After developing a comprehensive picture of risk drivers, executives need to have open and realistic conversations about the tradeoffs between cost and efficiency. We all want to run low-cost, efficient operations. However, by definition, optimally efficient systems lack slack. Slack is needed to manage disruptive events—the spare capacity to pick up production taken offline by a tsunami, for example. These are very real and difficult tradeoffs. Multiple, redundant vendors and manufacturing sites would be optimal from the perspective of slack and resiliency but would be expensive, perhaps cost prohibitive. How do we balance these tradeoffs? What are the sunk costs and switching costs that constrain our ability to adjust, either proactively or reactively? How can we use automation to build more scalable and perhaps geographically fungible operations? These tradeoffs are different for every organization and need to be contextualized for an organization’s specific financial, geographic, and operational profile.
What Comes Next
The butterfly effect, explored in mathematics and chaos theory, also applies to companies and industries because of these complex interconnections. When supply chains are global, as opposed to local or national, disruptive events in faraway places can have an outsized and cascading impact in other geographies and industries. What is happening in China and elsewhere in 2020 may or may not prove have an enduring systemic effect. We could see some large companies shed significant market capitalization as a result of decisions made decades ago. Or we could see markets and executives sigh a huge sigh of relief as these challenges shift from international panic to localized tragedy. We simply do not know if this will be the catastrophic event that breaks organizations with fragile supply chain systems.

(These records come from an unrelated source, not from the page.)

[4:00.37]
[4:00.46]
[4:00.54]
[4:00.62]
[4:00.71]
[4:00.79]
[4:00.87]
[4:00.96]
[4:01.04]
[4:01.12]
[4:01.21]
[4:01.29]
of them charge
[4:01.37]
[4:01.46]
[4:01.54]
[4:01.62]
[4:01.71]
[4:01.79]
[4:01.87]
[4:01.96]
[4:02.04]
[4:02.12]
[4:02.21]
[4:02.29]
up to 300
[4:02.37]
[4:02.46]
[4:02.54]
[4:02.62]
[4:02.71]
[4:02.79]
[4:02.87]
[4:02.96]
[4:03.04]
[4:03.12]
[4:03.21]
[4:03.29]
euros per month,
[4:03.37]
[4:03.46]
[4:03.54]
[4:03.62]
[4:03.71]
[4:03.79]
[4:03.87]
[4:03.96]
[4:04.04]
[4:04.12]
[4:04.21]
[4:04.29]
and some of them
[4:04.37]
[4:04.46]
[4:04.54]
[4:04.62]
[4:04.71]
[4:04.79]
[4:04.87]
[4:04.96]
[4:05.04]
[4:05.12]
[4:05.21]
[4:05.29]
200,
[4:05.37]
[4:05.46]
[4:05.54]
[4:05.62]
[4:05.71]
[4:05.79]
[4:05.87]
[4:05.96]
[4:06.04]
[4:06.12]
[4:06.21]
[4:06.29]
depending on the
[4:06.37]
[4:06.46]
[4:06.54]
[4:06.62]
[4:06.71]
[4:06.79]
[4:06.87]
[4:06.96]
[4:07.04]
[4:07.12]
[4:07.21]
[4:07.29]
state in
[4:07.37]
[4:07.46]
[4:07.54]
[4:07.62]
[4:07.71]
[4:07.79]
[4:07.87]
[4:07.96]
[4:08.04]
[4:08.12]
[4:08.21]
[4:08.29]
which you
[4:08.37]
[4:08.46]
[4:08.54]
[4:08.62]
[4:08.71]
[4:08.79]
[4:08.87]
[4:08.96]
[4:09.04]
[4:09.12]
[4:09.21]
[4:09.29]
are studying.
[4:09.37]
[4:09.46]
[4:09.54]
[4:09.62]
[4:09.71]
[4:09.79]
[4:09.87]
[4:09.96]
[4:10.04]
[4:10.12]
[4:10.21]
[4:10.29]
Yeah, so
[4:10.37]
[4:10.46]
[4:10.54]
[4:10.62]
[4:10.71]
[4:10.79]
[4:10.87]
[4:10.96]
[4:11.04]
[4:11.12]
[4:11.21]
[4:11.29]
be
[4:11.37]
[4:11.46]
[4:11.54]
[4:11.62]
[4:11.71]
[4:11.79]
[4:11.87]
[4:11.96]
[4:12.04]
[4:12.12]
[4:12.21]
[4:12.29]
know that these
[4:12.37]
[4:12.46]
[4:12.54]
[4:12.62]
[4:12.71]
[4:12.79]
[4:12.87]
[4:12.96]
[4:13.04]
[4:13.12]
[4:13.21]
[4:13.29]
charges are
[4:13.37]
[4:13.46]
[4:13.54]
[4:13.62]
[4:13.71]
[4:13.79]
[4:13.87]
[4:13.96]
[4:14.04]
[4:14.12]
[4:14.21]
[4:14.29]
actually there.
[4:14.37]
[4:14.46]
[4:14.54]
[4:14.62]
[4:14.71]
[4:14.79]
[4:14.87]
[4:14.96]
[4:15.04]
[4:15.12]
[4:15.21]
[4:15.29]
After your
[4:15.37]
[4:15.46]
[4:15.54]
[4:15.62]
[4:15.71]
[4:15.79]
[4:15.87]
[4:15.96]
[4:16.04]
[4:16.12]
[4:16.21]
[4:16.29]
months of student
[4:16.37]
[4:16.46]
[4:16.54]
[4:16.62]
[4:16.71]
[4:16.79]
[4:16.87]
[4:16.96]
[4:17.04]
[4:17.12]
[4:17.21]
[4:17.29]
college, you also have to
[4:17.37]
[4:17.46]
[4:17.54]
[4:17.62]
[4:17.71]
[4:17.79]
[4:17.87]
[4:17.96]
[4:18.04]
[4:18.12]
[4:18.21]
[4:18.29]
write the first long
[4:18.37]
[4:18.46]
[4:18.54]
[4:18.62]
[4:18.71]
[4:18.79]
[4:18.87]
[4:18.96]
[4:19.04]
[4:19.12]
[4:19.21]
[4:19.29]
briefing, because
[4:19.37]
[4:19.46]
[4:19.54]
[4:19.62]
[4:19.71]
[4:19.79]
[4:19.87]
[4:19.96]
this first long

However, we can predict with high confidence that, given enough time, there will be such a catastrophic event. It does cost more in the short term to develop supply chains that use redundancies and other techniques to increase resiliency. Ensuring resiliency may be worth the margin degradation for most organizations with long-term stakeholders, but all companies do not have the benefit of long-term stakeholders. This creates a difficult calculus for executives with more short-term focus, such as those who operate in public markets that concentrate on quarterly performance.
Incentives that prioritize short-term wins over long-term health may be misaligned, but they are a reality that we need to acknowledge. This is a fascinating time to lead a global organization, rife with both risk and opportunity—and certainly not for the faint-hearted.